Ta Som
Posted 22 January 2024

(Photo by: Apsara National Authority)

Ta Som: A Hidden Gem in the Heart of Angkor's Ancient Wonders

Nestled within the majestic Angkor Archaeological Park, Ta Som offers an enchanting journey back in time. This lesser-known yet profoundly captivating temple, built at the end of the 12th century by King Jayavarman VII, is a symbol of Cambodia's rich historical tapestry.

Ta Som, primarily dedicated to the father of Jayavarman VII, stands unique for its relatively compact size and its labyrinth of corridors and courtyards. The temple is adorned with intricate carvings typical of Bayon-style architecture, featuring a mix of Hindu and Buddhist imagery that reflects the religious transition of the era.

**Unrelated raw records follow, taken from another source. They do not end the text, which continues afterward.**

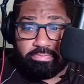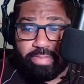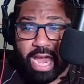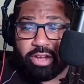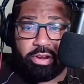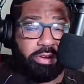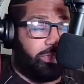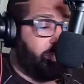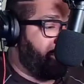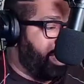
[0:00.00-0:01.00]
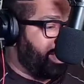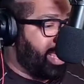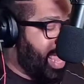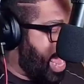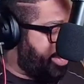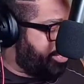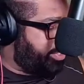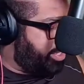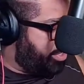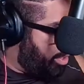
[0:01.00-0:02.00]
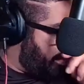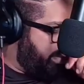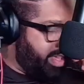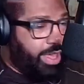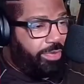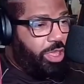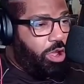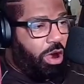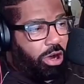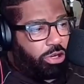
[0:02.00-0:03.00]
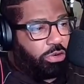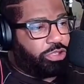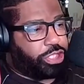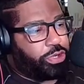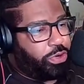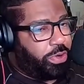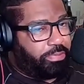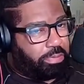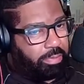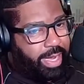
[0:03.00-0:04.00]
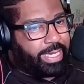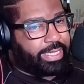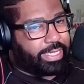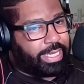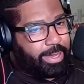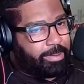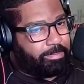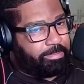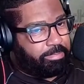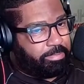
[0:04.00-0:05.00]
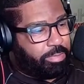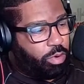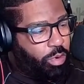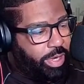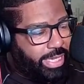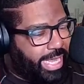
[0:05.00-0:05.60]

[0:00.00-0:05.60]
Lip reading: better than they actually do. The auto-tune brings them on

As you wander through the corridors of Ta Som, you'll be greeted by the serene faces of Avalokiteshvara, echoing the iconic faces of the Bayon Temple. The temple's central sanctuary, a place of tranquility and reflection, invites visitors to ponder the ancient Khmer Empire's spiritual depth.

The most iconic feature of Ta Som is the eastern gopura (gateway), famously engulfed by a giant strangler fig tree. This natural wonder creates a surreal scene, where roots and ruins intertwine, symbolizing the relentless march of nature. The interplay of man-made structures and natural elements at Ta Som offers a picturesque spectacle, making it a photographer's paradise.

Despite its smaller scale, Ta Som's charm lies in its relative tranquility, away from the more frequented paths of Angkor. This hidden gem provides a more intimate and reflective experience of the Angkor temples, inviting visitors to immerse themselves in its serene ambiance and historical allure.

Major Sight Spots in Ta Som

Eastern Gopura: The iconic gateway is engulfed by a giant fig tree.

Central Sanctuary: The spiritual heart of the temple, featuring intricate carvings.

Corridor Carvings: Detailed bas-reliefs depicting mythological scenes.

Outer Enclosure: Walking the perimeter reveals hidden nooks and detailed stonework.

West Entrance: Less frequented, offering a quieter exploration path.